The spectrophotometer is a ubiquitously used instrument in biological, chemical, clinical and environmental research.
Spectrophotometry is the quantitative measurement of how much a chemical substance absorbs light by passing a beam of light through the sample using a spectrophotometer.
By measuring the intensity of light detected, this method can be used to determine the concentration of solute in the sample.
The beam of light that is radiated toward the sample is made up of a stream of photons.
When photons encounter molecules in the sample, the molecules may absorb some of them, reducing the number of photons in the beam of light and decreasing the intensity of the detected signal.
Transmittance is the fraction of light that passes through the sample and is defined as the intensity of light passing through the sample over the intensity of incident light. Absorbance is the inverse logarithm of transmittance and is the quantity your spectrophotometer will measure.
From the absorbance, the concentration of the sample solution can be determined from the Beer-Lambert Law, which states that there is a linear relationship between the absorbance and concentration of a sample. According to the Beer-Lambert Law, absorbance is the product of the extinction coefficient, a measure of how strongly a solute absorbs light at a given wavelength, the length that light passes through the sample, or path length, and the concentration of solute. Often, the goal to taking absorbance measurements is to measure the concentration of a sample.

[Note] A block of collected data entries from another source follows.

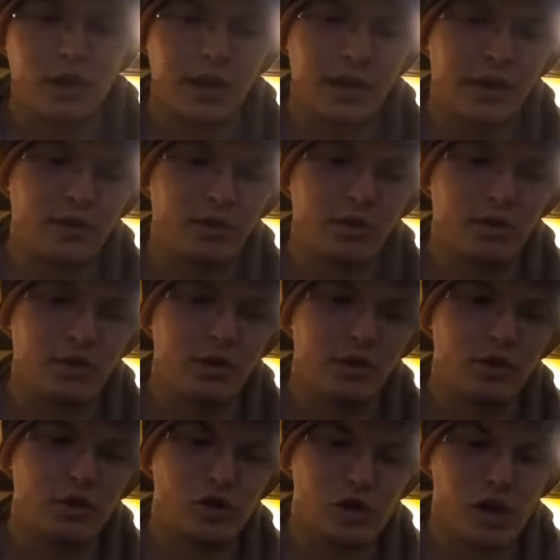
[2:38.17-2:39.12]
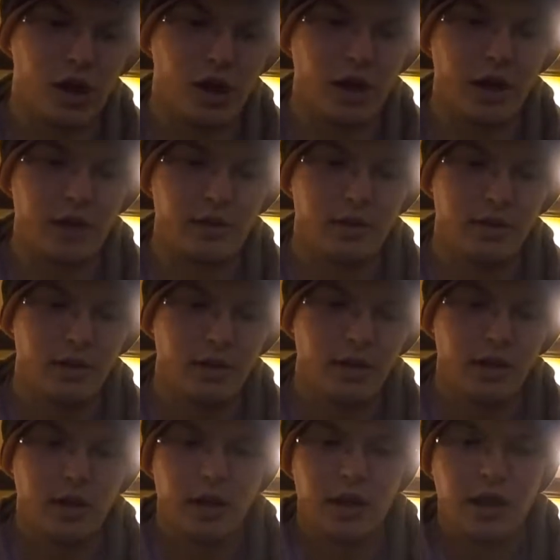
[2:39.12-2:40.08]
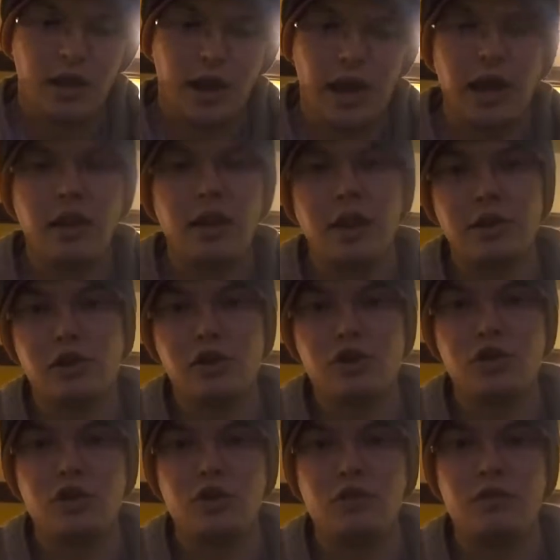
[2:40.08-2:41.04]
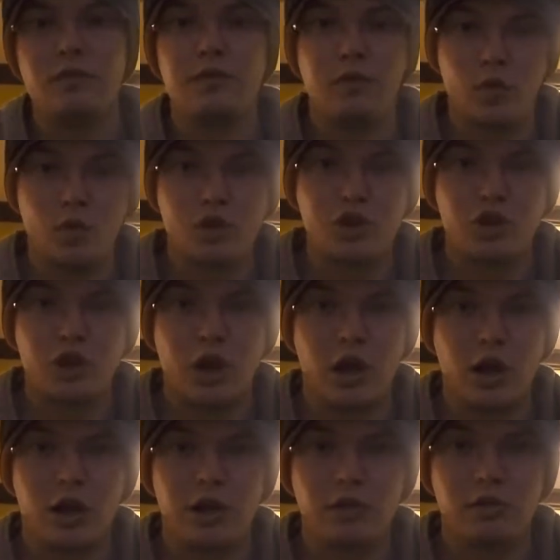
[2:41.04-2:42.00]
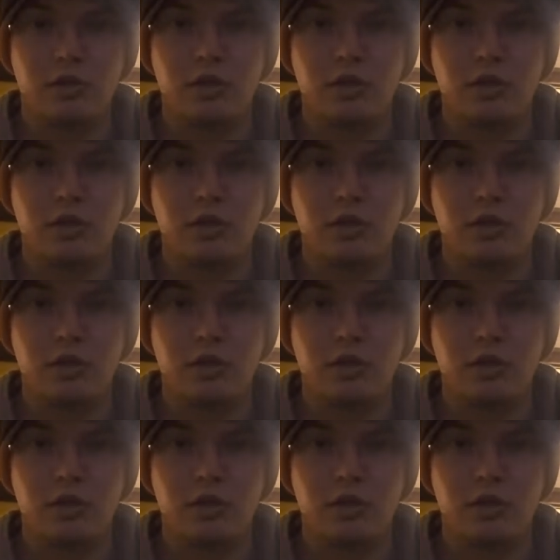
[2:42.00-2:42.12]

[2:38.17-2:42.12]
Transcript: ounce shot. I like to shoot 4 shot.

Each spectrophotometer includes a light source, a collimator, which is a lens or focusing device that transmits an intense straight beam of light, a monochromator to separate the beam of light into its component wavelengths, and a wavelength selector, or slit, for selecting the desired wavelength. The wavelengths of light used in spectrophotometers discussed in this video are in the ultraviolet and visible range. The spectrophotometer also includes some sort of sample holder, a photoelectric detector, which detects the amount of photons that are absorbed, and a screen to display the output of the detector.
Newer spectrophotometers are directly coupled to a computer, where the experiment parameters can be controlled and results are displayed.
When performing spectrophotometry, be sure to take appropriate precautions, such as wearing gloves, depending on the type of biological or chemical solutions you are working with.
Before measuring the UV-visible spectrum of a sample, turn on the machine and allow the lamps and electronics to warm up.
Prepare a blank of the same solution but without the analyte, having the same pH and similar ionic strength; a necessary step as the cell and solvent can scatter some light.
Traditional spectrophotometer sample holders are designed to hold plastic and quartz cuvettes. Proceed to pipette the blank solution into the cuvette.
After wiping any fingerprints and spills off the outside of the cuvette, properly insert the cuvette in the sample holder and close the door to the cuvette compartment.
Never forget to close the door as UV radiation emitted from an open spectrophotometer can damage the eyes and skin.
Set the desired wavelength or wavelength range to be transmitted at the sample, which depends on the optimal wavelength of light that the analyte absorbs. Then, zero the instrument by taking a reading of the blank, which will subtract the background from your sample buffer.
Depending on the type of spectrophotometric experiment you are performing, it may be necessary to generate a standard curve prior to sample measurement, from which the concentration of your sample analyte can eventually be determined.
Allow the sample to reach the appropriate temperature and mix it gently, so that bubbles are not introduced. The sample can them be added directly to the cuvette, within the instrument, and a reading taken.
After performing the absorbance measurement on your sample, proceed to the appropriate calculation for your experiment; for example determination of concentration or the rate of enzyme activity.
The spectrophotometer is used on a daily basis in many biological research laboratories.
One common application of the spectrophotometer is the measurement of cell density. Cell density measurement is useful in generating logarithmic growth curves for bacteria, from which the optimal time for induction of recombinant protein can be determined.
The spectrophotometer can also be used to measure chemical reaction rates. In this example, absorbance is used to monitor an enzymatic reaction by the disappearance of a reaction intermediate at 452 nm over time. The rate of this enzymatic step can be calculated by fitting the data to the appropriate equation.
Recently, the introduction of micro-volume spectrophotometers has eliminated the necessity for sample holders. Such spectrophotometers use surface tension to hold the sample.
Micro-volume spectrophometers are optimal for measuring the quality and concentration of expensive samples of limited volume, such as biomolecules, including proteins and nucleic acids.
The absorbance of a protein at 280 nm depends on the content of aromatic side chains found in tryptophan, tyrosine, and phenylalanine, as well as the existence of cysteine-cysteine disulfide bonds.
Protein concentration can be determined from its absorbance at 280 nm and its extinction coefficient, which is based on the amino acid composition.
Both DNA and RNA have an absorbance maximum at 260 nm from which their concentration can be determined. The purity of the nucleic acid can also be assessed from the ratio of absorbance readings at specific wavelengths.
You’ve just watched JoVE’s introduction to the spectrophotometer.
In this video we reviewed some basic principles, including spectrophotometry concepts and spectrophotometer components. We also demonstrated step by step operation of the spectrophotometer and discussed its usage in biological research. Thanks for watching.